Information given START

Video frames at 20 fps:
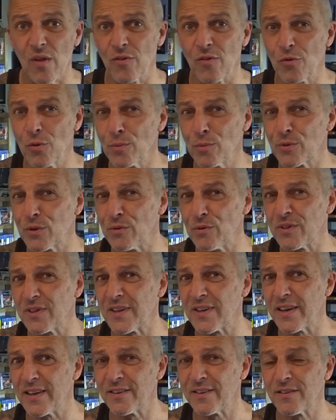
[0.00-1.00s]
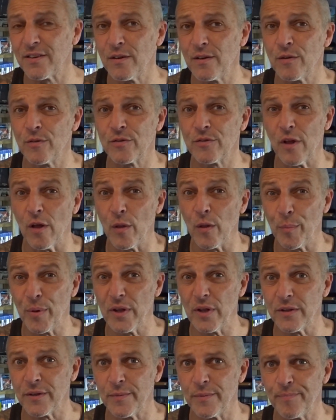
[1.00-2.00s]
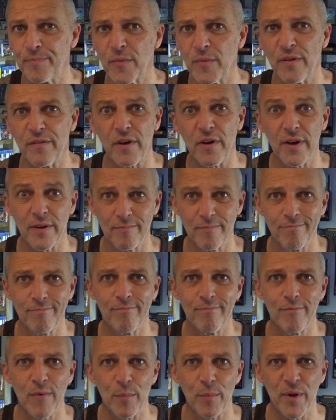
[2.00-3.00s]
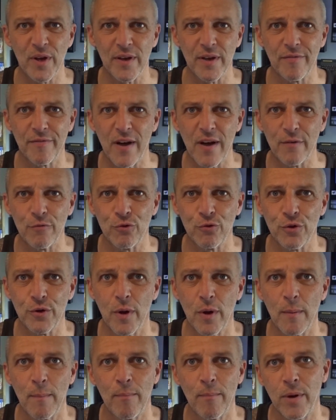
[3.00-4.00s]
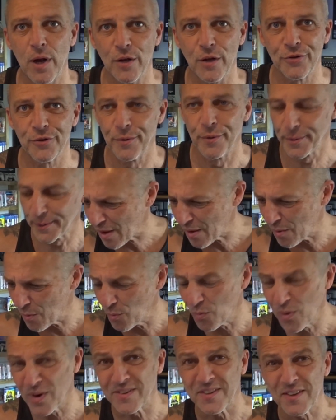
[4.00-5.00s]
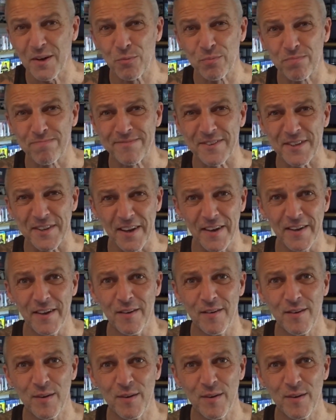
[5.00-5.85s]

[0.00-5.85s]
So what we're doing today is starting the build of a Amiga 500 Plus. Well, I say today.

Information given END
Information given START

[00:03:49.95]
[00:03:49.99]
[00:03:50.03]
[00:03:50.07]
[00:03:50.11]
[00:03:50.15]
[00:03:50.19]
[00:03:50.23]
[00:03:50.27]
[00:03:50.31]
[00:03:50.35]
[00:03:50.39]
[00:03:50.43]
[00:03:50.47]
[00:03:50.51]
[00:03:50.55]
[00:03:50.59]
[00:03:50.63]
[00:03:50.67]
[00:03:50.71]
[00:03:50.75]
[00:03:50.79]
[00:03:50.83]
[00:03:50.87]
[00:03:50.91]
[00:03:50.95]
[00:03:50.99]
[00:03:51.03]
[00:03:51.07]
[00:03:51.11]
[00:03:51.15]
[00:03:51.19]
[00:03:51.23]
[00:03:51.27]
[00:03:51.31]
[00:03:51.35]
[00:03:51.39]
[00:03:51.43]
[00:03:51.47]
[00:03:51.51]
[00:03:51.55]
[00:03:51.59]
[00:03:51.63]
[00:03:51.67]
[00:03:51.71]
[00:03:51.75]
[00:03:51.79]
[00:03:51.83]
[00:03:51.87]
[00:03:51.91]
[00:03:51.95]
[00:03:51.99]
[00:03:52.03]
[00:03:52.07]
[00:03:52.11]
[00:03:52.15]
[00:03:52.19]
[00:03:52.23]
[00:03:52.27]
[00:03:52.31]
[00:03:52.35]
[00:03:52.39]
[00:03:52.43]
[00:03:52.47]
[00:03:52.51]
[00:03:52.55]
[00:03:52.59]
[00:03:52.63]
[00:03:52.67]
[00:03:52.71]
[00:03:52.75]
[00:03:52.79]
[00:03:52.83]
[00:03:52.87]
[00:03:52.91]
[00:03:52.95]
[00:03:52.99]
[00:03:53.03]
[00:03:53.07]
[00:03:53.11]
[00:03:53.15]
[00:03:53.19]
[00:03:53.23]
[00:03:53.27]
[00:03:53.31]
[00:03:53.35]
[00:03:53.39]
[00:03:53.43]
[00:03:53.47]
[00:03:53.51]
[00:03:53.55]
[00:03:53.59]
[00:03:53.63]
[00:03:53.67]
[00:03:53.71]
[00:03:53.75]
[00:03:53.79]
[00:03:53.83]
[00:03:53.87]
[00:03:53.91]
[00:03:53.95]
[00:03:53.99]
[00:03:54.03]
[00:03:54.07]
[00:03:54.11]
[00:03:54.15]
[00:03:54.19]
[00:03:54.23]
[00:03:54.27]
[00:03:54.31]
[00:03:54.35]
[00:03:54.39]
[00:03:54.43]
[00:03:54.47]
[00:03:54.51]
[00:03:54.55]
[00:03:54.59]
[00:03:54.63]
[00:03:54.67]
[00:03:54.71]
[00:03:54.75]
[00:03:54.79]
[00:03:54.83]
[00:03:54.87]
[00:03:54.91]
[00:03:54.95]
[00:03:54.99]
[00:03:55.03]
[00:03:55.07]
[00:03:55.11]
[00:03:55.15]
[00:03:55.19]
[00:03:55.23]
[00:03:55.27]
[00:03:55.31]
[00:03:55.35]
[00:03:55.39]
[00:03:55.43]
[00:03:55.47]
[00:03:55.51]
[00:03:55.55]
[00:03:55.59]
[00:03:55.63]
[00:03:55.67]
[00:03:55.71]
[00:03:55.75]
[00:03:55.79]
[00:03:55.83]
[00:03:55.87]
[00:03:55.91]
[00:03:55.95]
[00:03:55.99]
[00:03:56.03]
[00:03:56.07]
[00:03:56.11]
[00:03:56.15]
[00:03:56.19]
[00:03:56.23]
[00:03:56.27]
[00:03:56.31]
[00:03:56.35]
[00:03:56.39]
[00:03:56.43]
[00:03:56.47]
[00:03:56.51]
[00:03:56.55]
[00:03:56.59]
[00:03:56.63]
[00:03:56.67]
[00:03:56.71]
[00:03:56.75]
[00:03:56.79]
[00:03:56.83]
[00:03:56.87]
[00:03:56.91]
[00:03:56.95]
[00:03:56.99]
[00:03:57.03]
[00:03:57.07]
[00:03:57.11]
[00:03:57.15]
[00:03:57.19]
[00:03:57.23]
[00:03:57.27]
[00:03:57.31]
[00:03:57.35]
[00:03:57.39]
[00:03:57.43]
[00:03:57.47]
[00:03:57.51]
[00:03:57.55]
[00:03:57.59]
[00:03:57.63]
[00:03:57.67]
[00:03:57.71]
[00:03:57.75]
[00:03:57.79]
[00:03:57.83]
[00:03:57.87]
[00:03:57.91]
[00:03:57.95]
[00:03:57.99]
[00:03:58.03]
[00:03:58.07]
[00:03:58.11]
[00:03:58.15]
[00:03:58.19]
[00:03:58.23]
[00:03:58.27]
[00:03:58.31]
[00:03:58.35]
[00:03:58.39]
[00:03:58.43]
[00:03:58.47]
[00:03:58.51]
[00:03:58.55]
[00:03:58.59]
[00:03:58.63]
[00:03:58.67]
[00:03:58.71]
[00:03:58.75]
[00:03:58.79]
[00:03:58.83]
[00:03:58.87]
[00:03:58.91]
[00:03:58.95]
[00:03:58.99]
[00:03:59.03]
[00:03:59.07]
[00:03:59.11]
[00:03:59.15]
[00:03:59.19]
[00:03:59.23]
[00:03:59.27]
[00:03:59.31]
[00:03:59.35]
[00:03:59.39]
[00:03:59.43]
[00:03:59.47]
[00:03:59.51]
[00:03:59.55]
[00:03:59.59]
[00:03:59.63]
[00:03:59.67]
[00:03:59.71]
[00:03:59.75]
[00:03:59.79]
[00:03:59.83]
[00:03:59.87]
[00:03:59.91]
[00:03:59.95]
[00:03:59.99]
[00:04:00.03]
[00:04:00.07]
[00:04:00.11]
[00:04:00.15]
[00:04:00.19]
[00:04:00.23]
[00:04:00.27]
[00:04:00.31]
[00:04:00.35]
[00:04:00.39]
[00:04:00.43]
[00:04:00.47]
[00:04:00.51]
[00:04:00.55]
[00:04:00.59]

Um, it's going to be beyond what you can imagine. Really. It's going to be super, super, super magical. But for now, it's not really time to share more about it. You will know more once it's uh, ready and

Information given END

▶ Work required:
All lines above from the one holding "[00:03:56.31]" to the one holding "[00:03:58.63]", inclusive, are to be copied exactly; no other line is wanted.

▶ Output below:
[00:03:56.31]
[00:03:56.35]
[00:03:56.39]
[00:03:56.43]
[00:03:56.47]
[00:03:56.51]
[00:03:56.55]
[00:03:56.59]
[00:03:56.63]
[00:03:56.67]
[00:03:56.71]
[00:03:56.75]
[00:03:56.79]
[00:03:56.83]
[00:03:56.87]
[00:03:56.91]
[00:03:56.95]
[00:03:56.99]
[00:03:57.03]
[00:03:57.07]
[00:03:57.11]
[00:03:57.15]
[00:03:57.19]
[00:03:57.23]
[00:03:57.27]
[00:03:57.31]
[00:03:57.35]
[00:03:57.39]
[00:03:57.43]
[00:03:57.47]
[00:03:57.51]
[00:03:57.55]
[00:03:57.59]
[00:03:57.63]
[00:03:57.67]
[00:03:57.71]
[00:03:57.75]
[00:03:57.79]
[00:03:57.83]
[00:03:57.87]
[00:03:57.91]
[00:03:57.95]
[00:03:57.99]
[00:03:58.03]
[00:03:58.07]
[00:03:58.11]
[00:03:58.15]
[00:03:58.19]
[00:03:58.23]
[00:03:58.27]
[00:03:58.31]
[00:03:58.35]
[00:03:58.39]
[00:03:58.43]
[00:03:58.47]
[00:03:58.51]
[00:03:58.55]
[00:03:58.59]
[00:03:58.63]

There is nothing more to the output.